Problem details:
Reproduce each record exactly.

Records from a dataset:
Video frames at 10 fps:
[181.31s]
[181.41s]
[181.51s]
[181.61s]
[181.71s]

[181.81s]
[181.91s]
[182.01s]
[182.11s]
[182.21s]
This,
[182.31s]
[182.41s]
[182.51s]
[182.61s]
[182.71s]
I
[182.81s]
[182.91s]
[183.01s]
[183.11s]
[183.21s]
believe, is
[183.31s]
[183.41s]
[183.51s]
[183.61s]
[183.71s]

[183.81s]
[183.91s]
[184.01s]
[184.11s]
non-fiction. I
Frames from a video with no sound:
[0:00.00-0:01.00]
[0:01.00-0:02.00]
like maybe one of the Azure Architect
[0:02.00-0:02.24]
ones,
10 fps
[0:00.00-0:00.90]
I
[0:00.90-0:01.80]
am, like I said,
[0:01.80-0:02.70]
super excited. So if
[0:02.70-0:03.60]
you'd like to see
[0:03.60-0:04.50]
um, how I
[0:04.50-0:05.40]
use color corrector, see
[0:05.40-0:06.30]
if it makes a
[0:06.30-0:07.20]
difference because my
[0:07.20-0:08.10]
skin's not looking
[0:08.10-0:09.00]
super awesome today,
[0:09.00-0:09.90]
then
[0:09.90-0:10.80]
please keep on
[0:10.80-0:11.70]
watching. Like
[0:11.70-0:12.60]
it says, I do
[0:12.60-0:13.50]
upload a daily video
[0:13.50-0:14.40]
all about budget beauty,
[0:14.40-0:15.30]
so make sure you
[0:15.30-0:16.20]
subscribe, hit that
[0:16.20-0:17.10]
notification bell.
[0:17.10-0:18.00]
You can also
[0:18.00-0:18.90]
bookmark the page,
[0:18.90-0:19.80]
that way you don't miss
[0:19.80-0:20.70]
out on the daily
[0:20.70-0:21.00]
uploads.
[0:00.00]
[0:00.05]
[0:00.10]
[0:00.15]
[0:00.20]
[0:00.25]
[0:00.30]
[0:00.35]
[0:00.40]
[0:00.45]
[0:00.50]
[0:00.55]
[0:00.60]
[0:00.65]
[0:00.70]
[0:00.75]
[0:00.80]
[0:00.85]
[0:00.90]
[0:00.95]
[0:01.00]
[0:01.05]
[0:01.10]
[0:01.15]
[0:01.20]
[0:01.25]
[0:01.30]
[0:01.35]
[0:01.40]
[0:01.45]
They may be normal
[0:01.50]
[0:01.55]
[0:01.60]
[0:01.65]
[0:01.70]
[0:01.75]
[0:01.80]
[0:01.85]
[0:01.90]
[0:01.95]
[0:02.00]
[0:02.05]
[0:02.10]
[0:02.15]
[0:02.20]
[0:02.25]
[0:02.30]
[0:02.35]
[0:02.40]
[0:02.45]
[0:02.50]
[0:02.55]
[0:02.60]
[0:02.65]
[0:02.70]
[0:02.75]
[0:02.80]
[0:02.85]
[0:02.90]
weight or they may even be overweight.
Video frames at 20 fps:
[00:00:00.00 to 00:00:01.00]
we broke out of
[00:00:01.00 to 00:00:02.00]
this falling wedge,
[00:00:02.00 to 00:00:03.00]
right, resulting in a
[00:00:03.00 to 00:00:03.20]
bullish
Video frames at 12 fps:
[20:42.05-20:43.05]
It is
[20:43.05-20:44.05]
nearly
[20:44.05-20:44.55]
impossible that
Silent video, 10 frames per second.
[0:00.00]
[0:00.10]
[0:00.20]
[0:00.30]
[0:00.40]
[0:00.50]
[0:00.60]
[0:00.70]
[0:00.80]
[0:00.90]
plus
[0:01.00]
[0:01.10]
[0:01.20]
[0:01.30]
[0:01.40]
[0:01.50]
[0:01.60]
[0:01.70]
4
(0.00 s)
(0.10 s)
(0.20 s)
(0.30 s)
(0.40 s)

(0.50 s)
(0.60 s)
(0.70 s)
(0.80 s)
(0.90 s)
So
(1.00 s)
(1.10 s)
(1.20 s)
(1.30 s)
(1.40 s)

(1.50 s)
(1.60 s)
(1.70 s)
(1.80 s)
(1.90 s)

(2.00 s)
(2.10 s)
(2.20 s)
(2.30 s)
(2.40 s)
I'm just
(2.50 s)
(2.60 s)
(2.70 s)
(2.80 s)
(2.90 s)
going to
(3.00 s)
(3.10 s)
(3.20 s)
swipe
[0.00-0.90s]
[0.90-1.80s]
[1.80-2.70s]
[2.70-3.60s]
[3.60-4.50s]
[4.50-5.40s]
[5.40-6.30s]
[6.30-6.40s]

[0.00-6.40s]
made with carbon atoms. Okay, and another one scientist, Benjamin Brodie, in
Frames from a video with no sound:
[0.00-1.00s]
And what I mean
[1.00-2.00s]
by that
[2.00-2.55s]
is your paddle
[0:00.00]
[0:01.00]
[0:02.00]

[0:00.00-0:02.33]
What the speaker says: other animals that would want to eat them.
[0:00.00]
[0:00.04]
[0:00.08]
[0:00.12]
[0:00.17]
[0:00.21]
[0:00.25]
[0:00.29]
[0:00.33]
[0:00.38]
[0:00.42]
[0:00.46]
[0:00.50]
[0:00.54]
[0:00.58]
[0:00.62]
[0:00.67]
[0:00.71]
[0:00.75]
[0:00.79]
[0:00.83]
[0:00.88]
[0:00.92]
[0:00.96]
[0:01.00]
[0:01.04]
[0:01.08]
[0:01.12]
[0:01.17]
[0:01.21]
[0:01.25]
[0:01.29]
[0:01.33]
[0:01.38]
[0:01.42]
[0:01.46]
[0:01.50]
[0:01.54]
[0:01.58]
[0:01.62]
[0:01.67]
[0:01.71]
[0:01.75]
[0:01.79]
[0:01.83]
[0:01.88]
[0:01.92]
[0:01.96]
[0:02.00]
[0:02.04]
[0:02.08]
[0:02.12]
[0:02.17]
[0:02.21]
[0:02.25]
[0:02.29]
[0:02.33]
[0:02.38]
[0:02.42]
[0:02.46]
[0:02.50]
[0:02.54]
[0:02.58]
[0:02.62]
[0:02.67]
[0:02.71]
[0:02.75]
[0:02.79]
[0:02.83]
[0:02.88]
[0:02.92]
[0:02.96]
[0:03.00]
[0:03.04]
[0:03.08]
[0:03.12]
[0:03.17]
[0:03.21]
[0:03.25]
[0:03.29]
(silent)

Task result:
Video frames at 10 fps:
[181.31s]
[181.41s]
[181.51s]
[181.61s]
[181.71s]

[181.81s]
[181.91s]
[182.01s]
[182.11s]
[182.21s]
This,
[182.31s]
[182.41s]
[182.51s]
[182.61s]
[182.71s]
I
[182.81s]
[182.91s]
[183.01s]
[183.11s]
[183.21s]
believe, is
[183.31s]
[183.41s]
[183.51s]
[183.61s]
[183.71s]

[183.81s]
[183.91s]
[184.01s]
[184.11s]
non-fiction. I
Frames from a video with no sound:
[0:00.00-0:01.00]
[0:01.00-0:02.00]
like maybe one of the Azure Architect
[0:02.00-0:02.24]
ones,
10 fps
[0:00.00-0:00.90]
I
[0:00.90-0:01.80]
am, like I said,
[0:01.80-0:02.70]
super excited. So if
[0:02.70-0:03.60]
you'd like to see
[0:03.60-0:04.50]
um, how I
[0:04.50-0:05.40]
use color corrector, see
[0:05.40-0:06.30]
if it makes a
[0:06.30-0:07.20]
difference because my
[0:07.20-0:08.10]
skin's not looking
[0:08.10-0:09.00]
super awesome today,
[0:09.00-0:09.90]
then
[0:09.90-0:10.80]
please keep on
[0:10.80-0:11.70]
watching. Like
[0:11.70-0:12.60]
it says, I do
[0:12.60-0:13.50]
upload a daily video
[0:13.50-0:14.40]
all about budget beauty,
[0:14.40-0:15.30]
so make sure you
[0:15.30-0:16.20]
subscribe, hit that
[0:16.20-0:17.10]
notification bell.
[0:17.10-0:18.00]
You can also
[0:18.00-0:18.90]
bookmark the page,
[0:18.90-0:19.80]
that way you don't miss
[0:19.80-0:20.70]
out on the daily
[0:20.70-0:21.00]
uploads.
[0:00.00]
[0:00.05]
[0:00.10]
[0:00.15]
[0:00.20]
[0:00.25]
[0:00.30]
[0:00.35]
[0:00.40]
[0:00.45]
[0:00.50]
[0:00.55]
[0:00.60]
[0:00.65]
[0:00.70]
[0:00.75]
[0:00.80]
[0:00.85]
[0:00.90]
[0:00.95]
[0:01.00]
[0:01.05]
[0:01.10]
[0:01.15]
[0:01.20]
[0:01.25]
[0:01.30]
[0:01.35]
[0:01.40]
[0:01.45]
They may be normal
[0:01.50]
[0:01.55]
[0:01.60]
[0:01.65]
[0:01.70]
[0:01.75]
[0:01.80]
[0:01.85]
[0:01.90]
[0:01.95]
[0:02.00]
[0:02.05]
[0:02.10]
[0:02.15]
[0:02.20]
[0:02.25]
[0:02.30]
[0:02.35]
[0:02.40]
[0:02.45]
[0:02.50]
[0:02.55]
[0:02.60]
[0:02.65]
[0:02.70]
[0:02.75]
[0:02.80]
[0:02.85]
[0:02.90]
weight or they may even be overweight.
Video frames at 20 fps:
[00:00:00.00 to 00:00:01.00]
we broke out of
[00:00:01.00 to 00:00:02.00]
this falling wedge,
[00:00:02.00 to 00:00:03.00]
right, resulting in a
[00:00:03.00 to 00:00:03.20]
bullish
Video frames at 12 fps:
[20:42.05-20:43.05]
It is
[20:43.05-20:44.05]
nearly
[20:44.05-20:44.55]
impossible that
Silent video, 10 frames per second.
[0:00.00]
[0:00.10]
[0:00.20]
[0:00.30]
[0:00.40]
[0:00.50]
[0:00.60]
[0:00.70]
[0:00.80]
[0:00.90]
plus
[0:01.00]
[0:01.10]
[0:01.20]
[0:01.30]
[0:01.40]
[0:01.50]
[0:01.60]
[0:01.70]
4
(0.00 s)
(0.10 s)
(0.20 s)
(0.30 s)
(0.40 s)

(0.50 s)
(0.60 s)
(0.70 s)
(0.80 s)
(0.90 s)
So
(1.00 s)
(1.10 s)
(1.20 s)
(1.30 s)
(1.40 s)

(1.50 s)
(1.60 s)
(1.70 s)
(1.80 s)
(1.90 s)

(2.00 s)
(2.10 s)
(2.20 s)
(2.30 s)
(2.40 s)
I'm just
(2.50 s)
(2.60 s)
(2.70 s)
(2.80 s)
(2.90 s)
going to
(3.00 s)
(3.10 s)
(3.20 s)
swipe
[0.00-0.90s]
[0.90-1.80s]
[1.80-2.70s]
[2.70-3.60s]
[3.60-4.50s]
[4.50-5.40s]
[5.40-6.30s]
[6.30-6.40s]

[0.00-6.40s]
made with carbon atoms. Okay, and another one scientist, Benjamin Brodie, in
Frames from a video with no sound:
[0.00-1.00s]
And what I mean
[1.00-2.00s]
by that
[2.00-2.55s]
is your paddle
[0:00.00]
[0:01.00]
[0:02.00]

[0:00.00-0:02.33]
What the speaker says: other animals that would want to eat them.
[0:00.00]
[0:00.04]
[0:00.08]
[0:00.12]
[0:00.17]
[0:00.21]
[0:00.25]
[0:00.29]
[0:00.33]
[0:00.38]
[0:00.42]
[0:00.46]
[0:00.50]
[0:00.54]
[0:00.58]
[0:00.62]
[0:00.67]
[0:00.71]
[0:00.75]
[0:00.79]
[0:00.83]
[0:00.88]
[0:00.92]
[0:00.96]
[0:01.00]
[0:01.04]
[0:01.08]
[0:01.12]
[0:01.17]
[0:01.21]
[0:01.25]
[0:01.29]
[0:01.33]
[0:01.38]
[0:01.42]
[0:01.46]
[0:01.50]
[0:01.54]
[0:01.58]
[0:01.62]
[0:01.67]
[0:01.71]
[0:01.75]
[0:01.79]
[0:01.83]
[0:01.88]
[0:01.92]
[0:01.96]
[0:02.00]
[0:02.04]
[0:02.08]
[0:02.12]
[0:02.17]
[0:02.21]
[0:02.25]
[0:02.29]
[0:02.33]
[0:02.38]
[0:02.42]
[0:02.46]
[0:02.50]
[0:02.54]
[0:02.58]
[0:02.62]
[0:02.67]
[0:02.71]
[0:02.75]
[0:02.79]
[0:02.83]
[0:02.88]
[0:02.92]
[0:02.96]
[0:03.00]
[0:03.04]
[0:03.08]
[0:03.12]
[0:03.17]
[0:03.21]
[0:03.25]
[0:03.29]
(silent)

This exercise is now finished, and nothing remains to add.